When troubleshooting issues with SEDR you might notice that in some SEDR logs (for example "error.log") there are events of connections toward URL "central.crsi.symantec.com". Similar to these ones:

2021/05/10 09:09:04 [error] 3574#3574: *47757334 connect() failed (111: Connection refused) while connecting to upstream, client: <Client IP>, server: <SEPM IP>, request: "GET /AVIS/getSampleStatus HTTP/1.1", upstream: "http://<SEPM IP>:8009/AVIS/getSampleStatus", host: "central.crsi.symantec.com"

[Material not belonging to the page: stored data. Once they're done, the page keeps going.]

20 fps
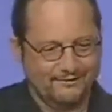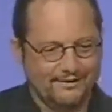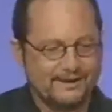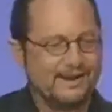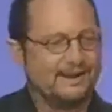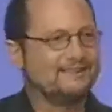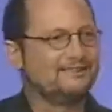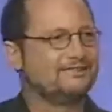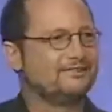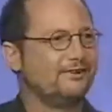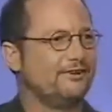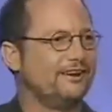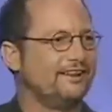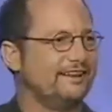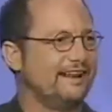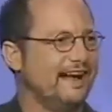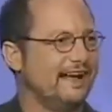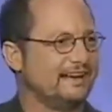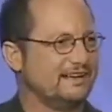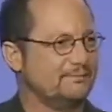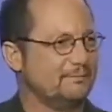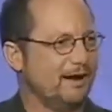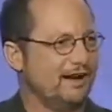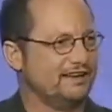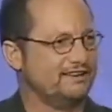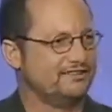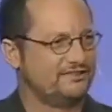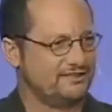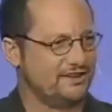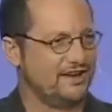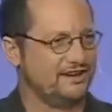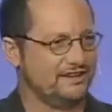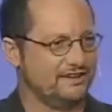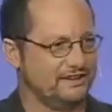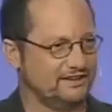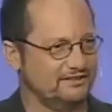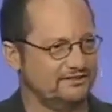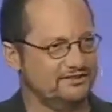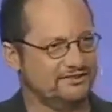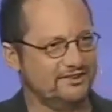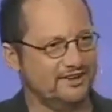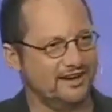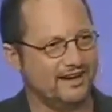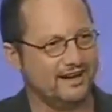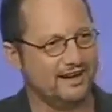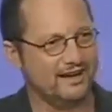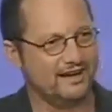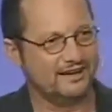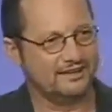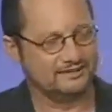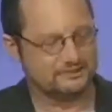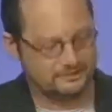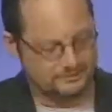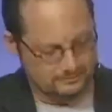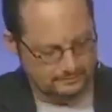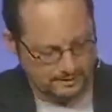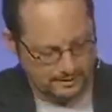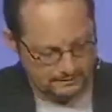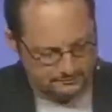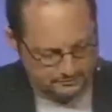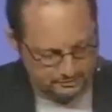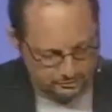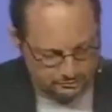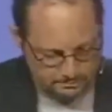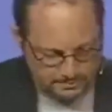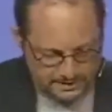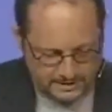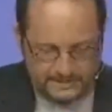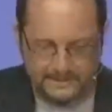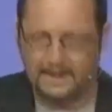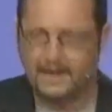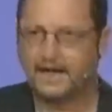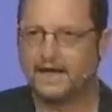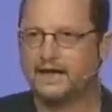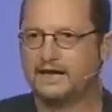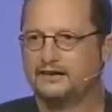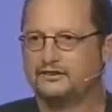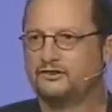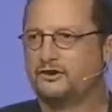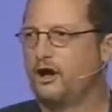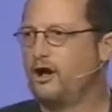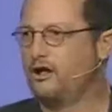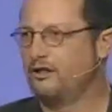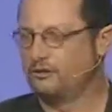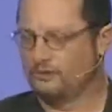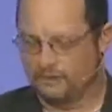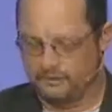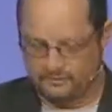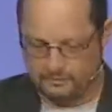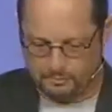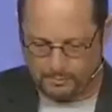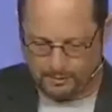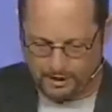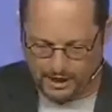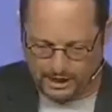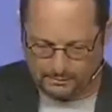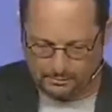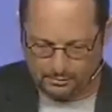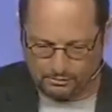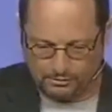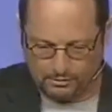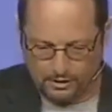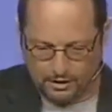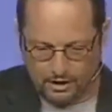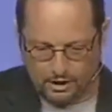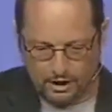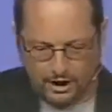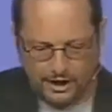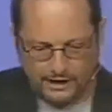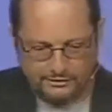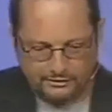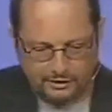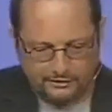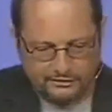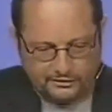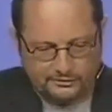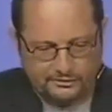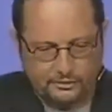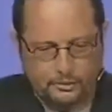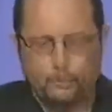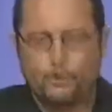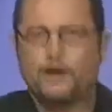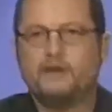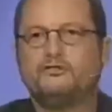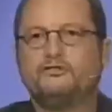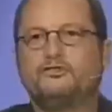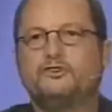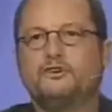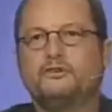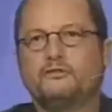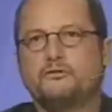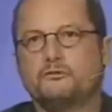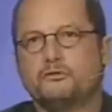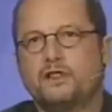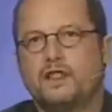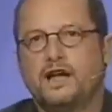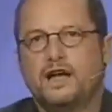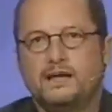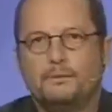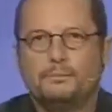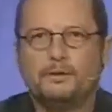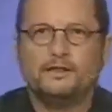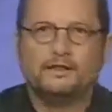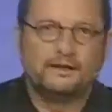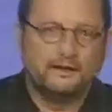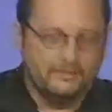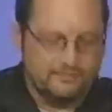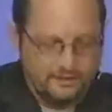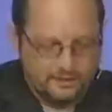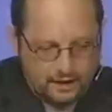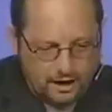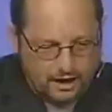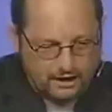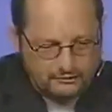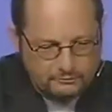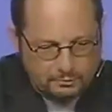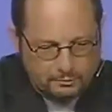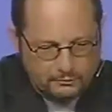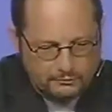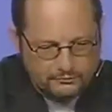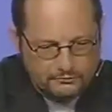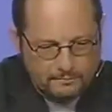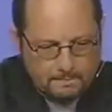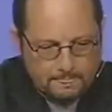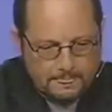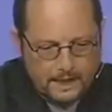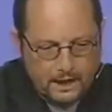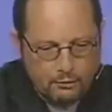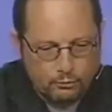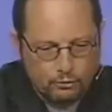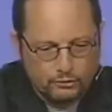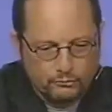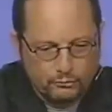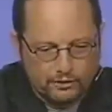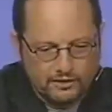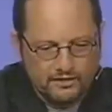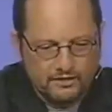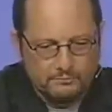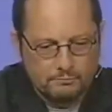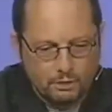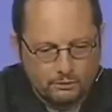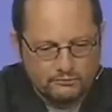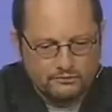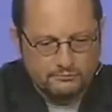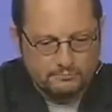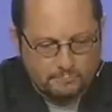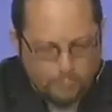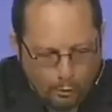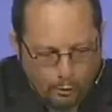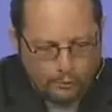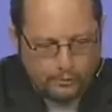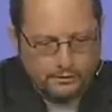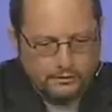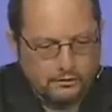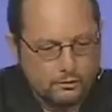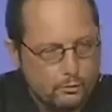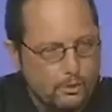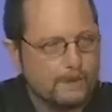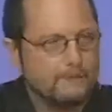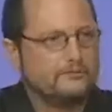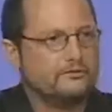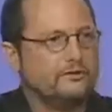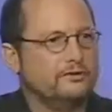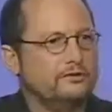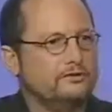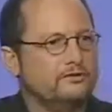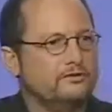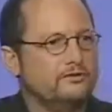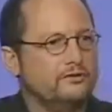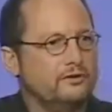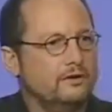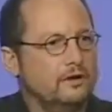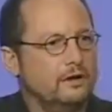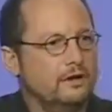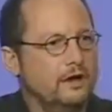When I started out in my studies to be a scholar of the Bible, I thought that the question of the reliability of the Gospels was one of the most important questions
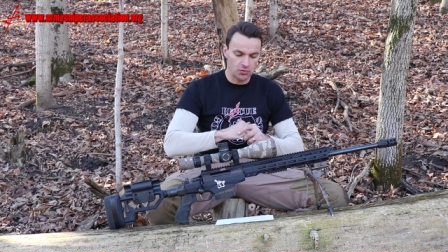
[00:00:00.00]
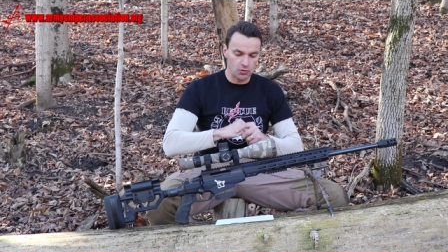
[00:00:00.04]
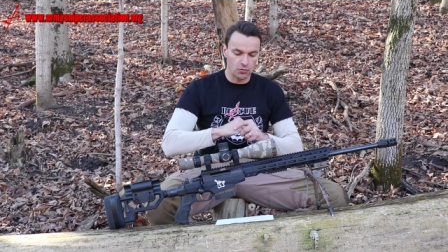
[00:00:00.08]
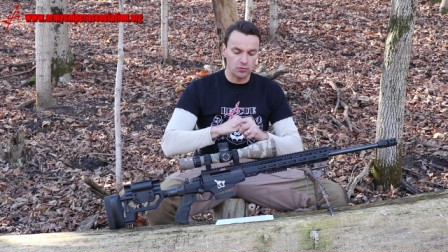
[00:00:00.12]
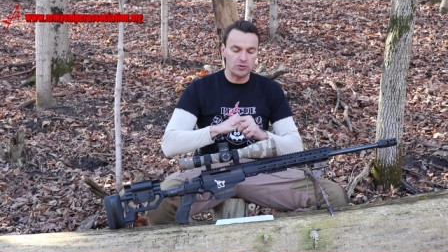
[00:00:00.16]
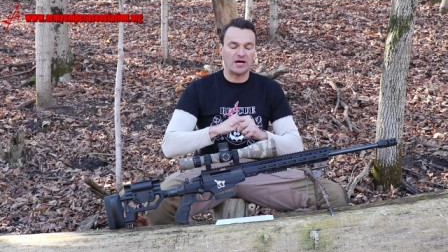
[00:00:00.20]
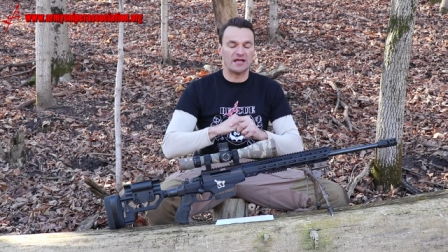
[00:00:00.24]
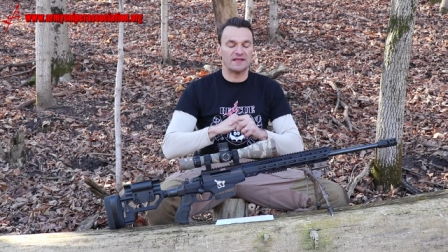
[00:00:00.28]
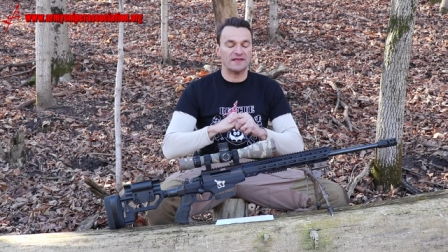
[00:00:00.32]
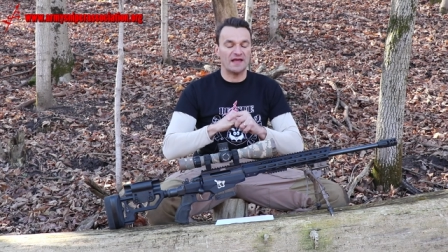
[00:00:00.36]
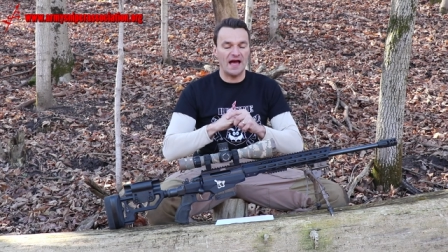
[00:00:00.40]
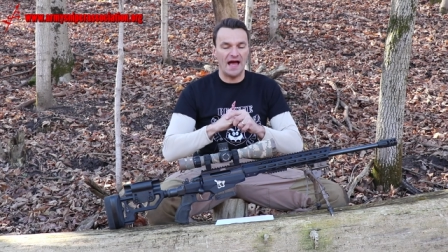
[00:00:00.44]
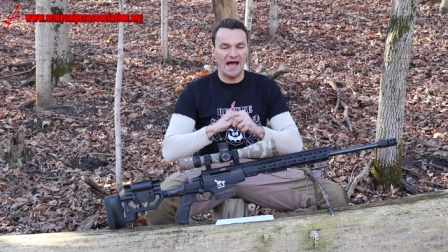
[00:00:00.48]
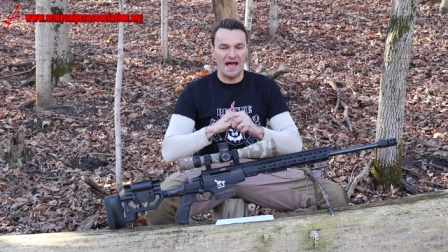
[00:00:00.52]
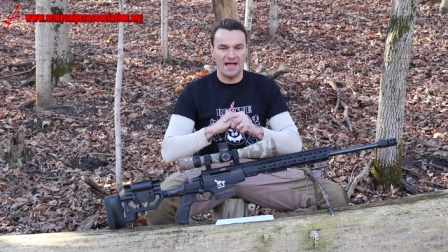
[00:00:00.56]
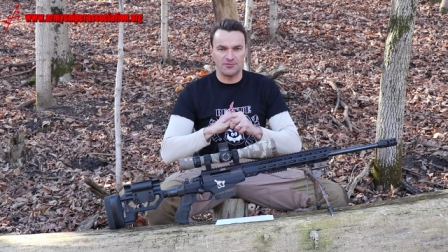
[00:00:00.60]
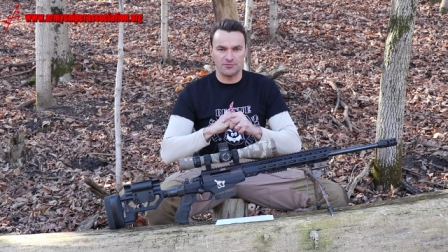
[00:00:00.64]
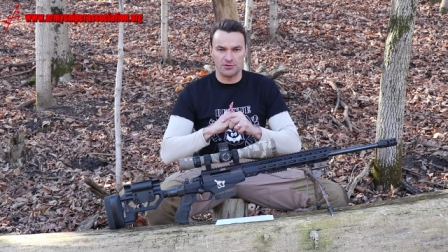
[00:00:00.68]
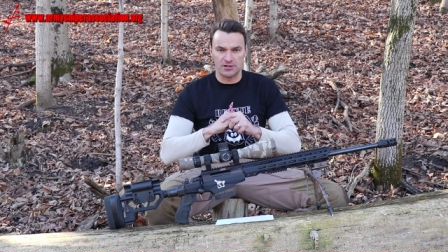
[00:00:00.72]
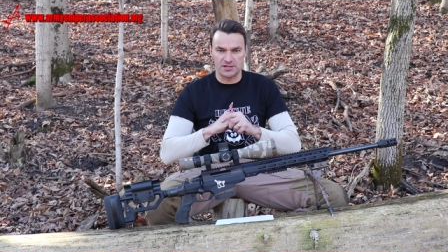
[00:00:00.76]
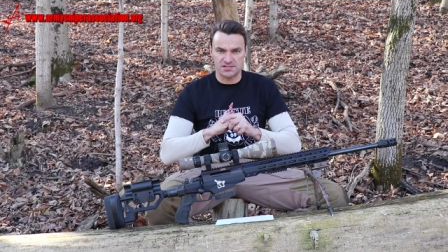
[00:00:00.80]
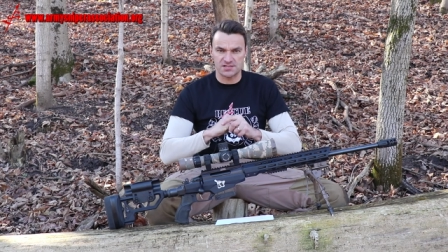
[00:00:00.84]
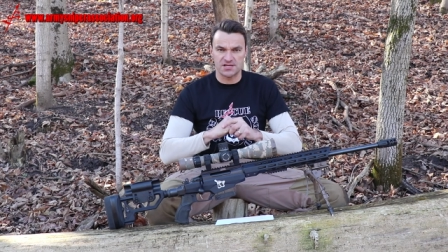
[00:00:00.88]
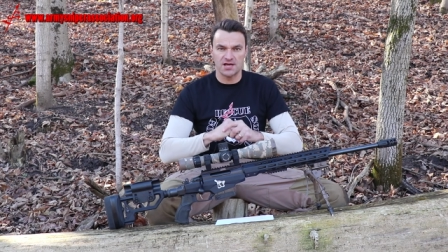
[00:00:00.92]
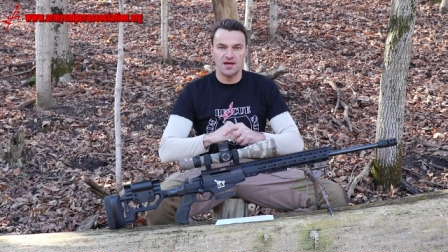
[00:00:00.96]
to that
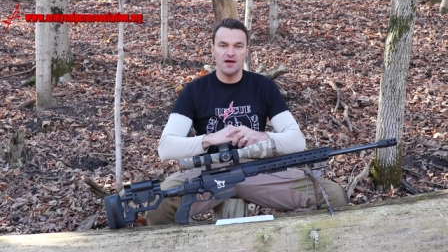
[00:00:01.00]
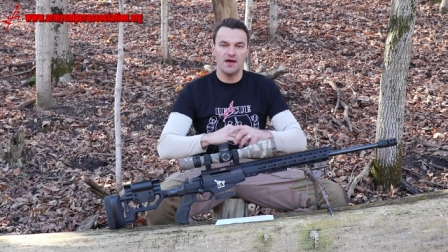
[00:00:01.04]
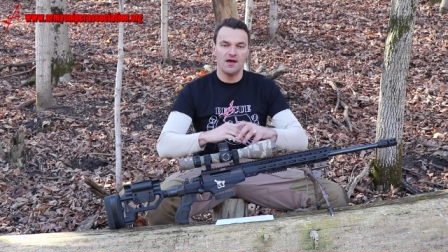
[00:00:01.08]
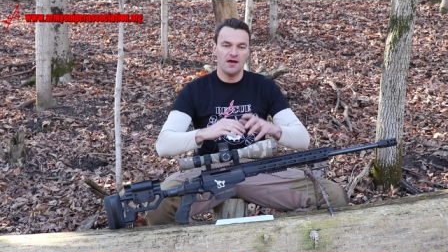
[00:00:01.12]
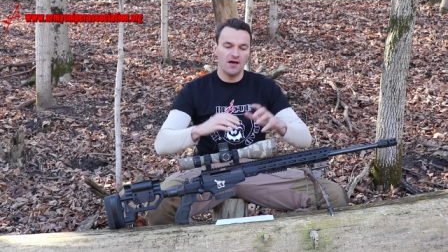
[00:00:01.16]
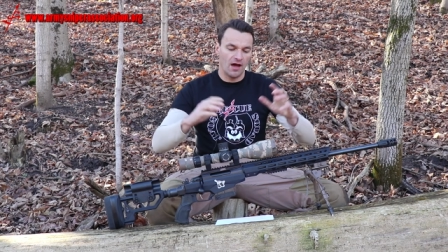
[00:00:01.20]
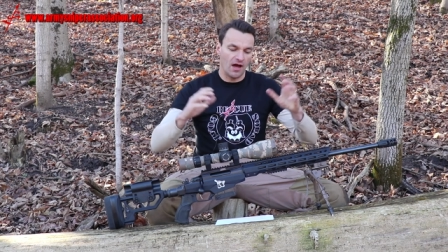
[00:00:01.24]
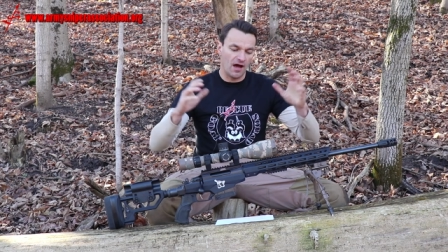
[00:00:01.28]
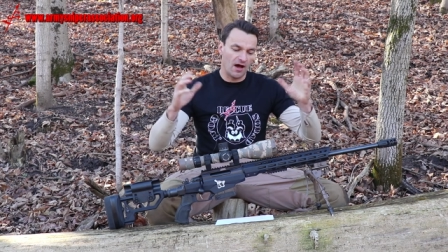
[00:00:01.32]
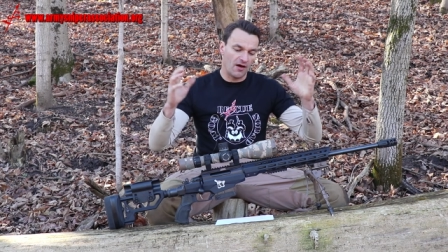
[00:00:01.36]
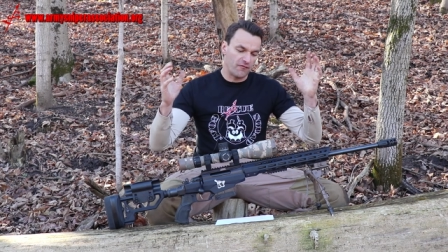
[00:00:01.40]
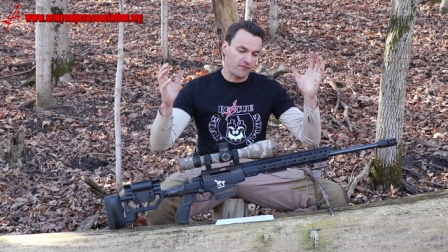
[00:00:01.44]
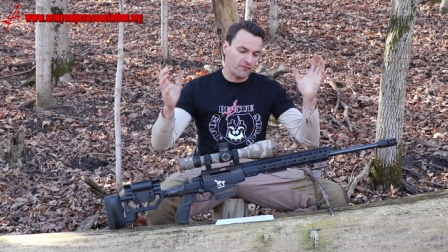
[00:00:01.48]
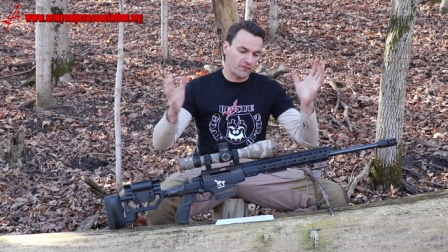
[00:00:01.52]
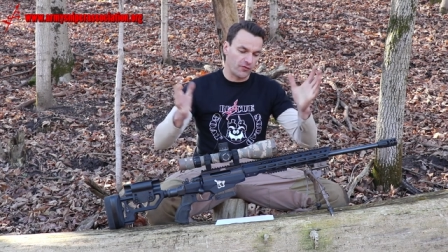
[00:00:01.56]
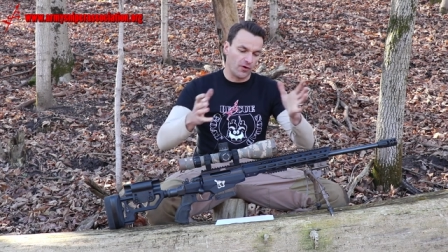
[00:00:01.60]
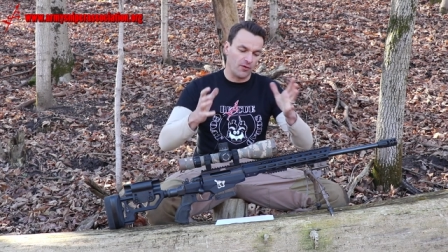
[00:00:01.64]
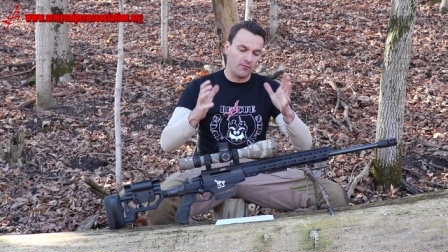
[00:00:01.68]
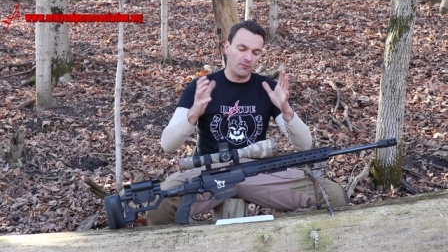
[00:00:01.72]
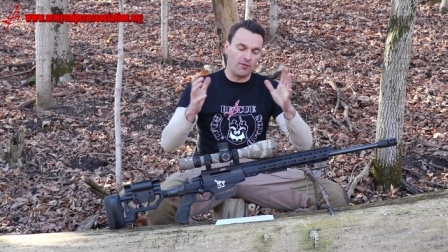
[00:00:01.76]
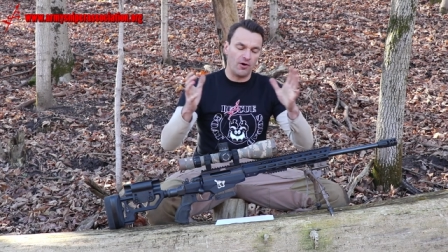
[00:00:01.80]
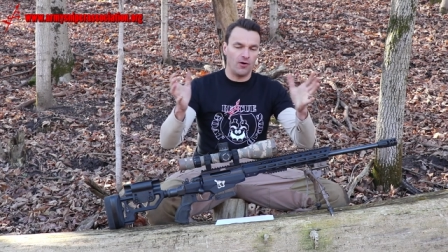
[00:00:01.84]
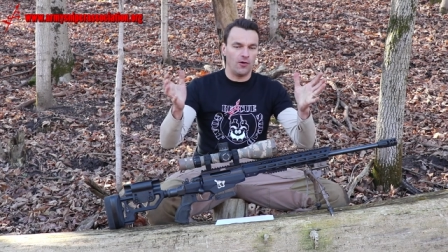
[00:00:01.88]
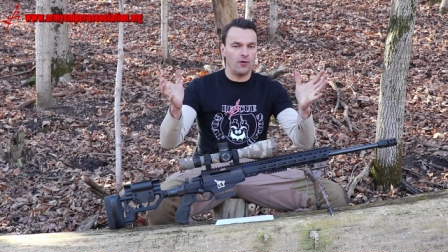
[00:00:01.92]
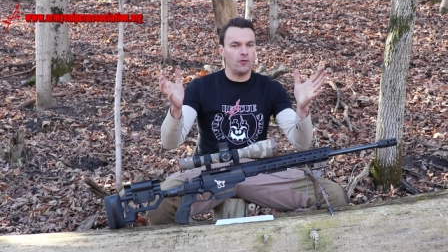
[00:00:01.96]
address uh,
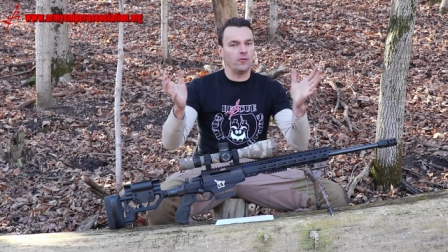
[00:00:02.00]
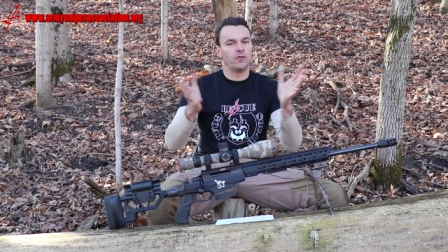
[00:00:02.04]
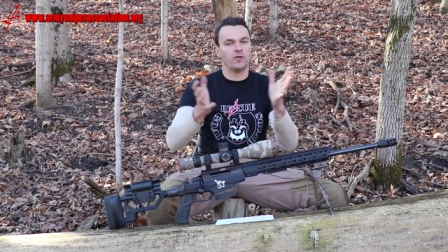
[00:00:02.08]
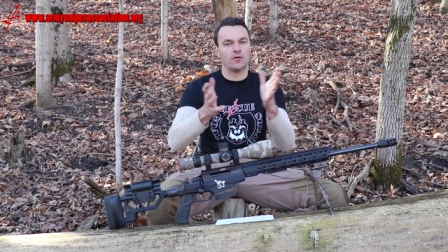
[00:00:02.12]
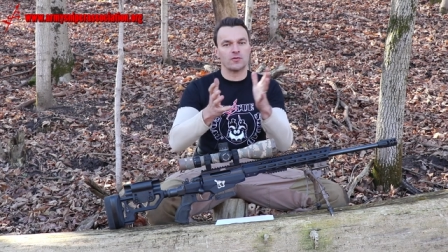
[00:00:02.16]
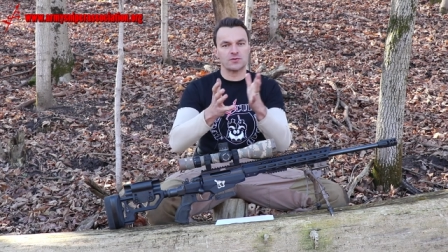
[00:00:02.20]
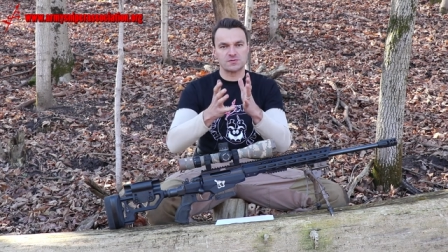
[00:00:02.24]
from all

This URL is not listed among the URLs to allow for SEDR to work properly:

https://techdocs.broadcom.com/us/en/symantec-security-software/endpoint-security-and-management/endpoint-detection-and-response/4-6/about-v96380626-d38e6/required-firewall-ports-v97213154-d38e5602.html

but it is listed in the Submissions URLs to allow for the SEP clients:

https://knowledge.broadcom.com/external/article/154433/required-exclusions-for-proxy-servers-to.html

This is expected behavior as the SEP Endpoint is communicating with SEDR using URL "central.crsi.symantec.com", then SEDR terminates this connection and submits directly to our configured upstream server, "central.b6.crsi.symantec.com".

This is expected behavior which doesn't need further investigation.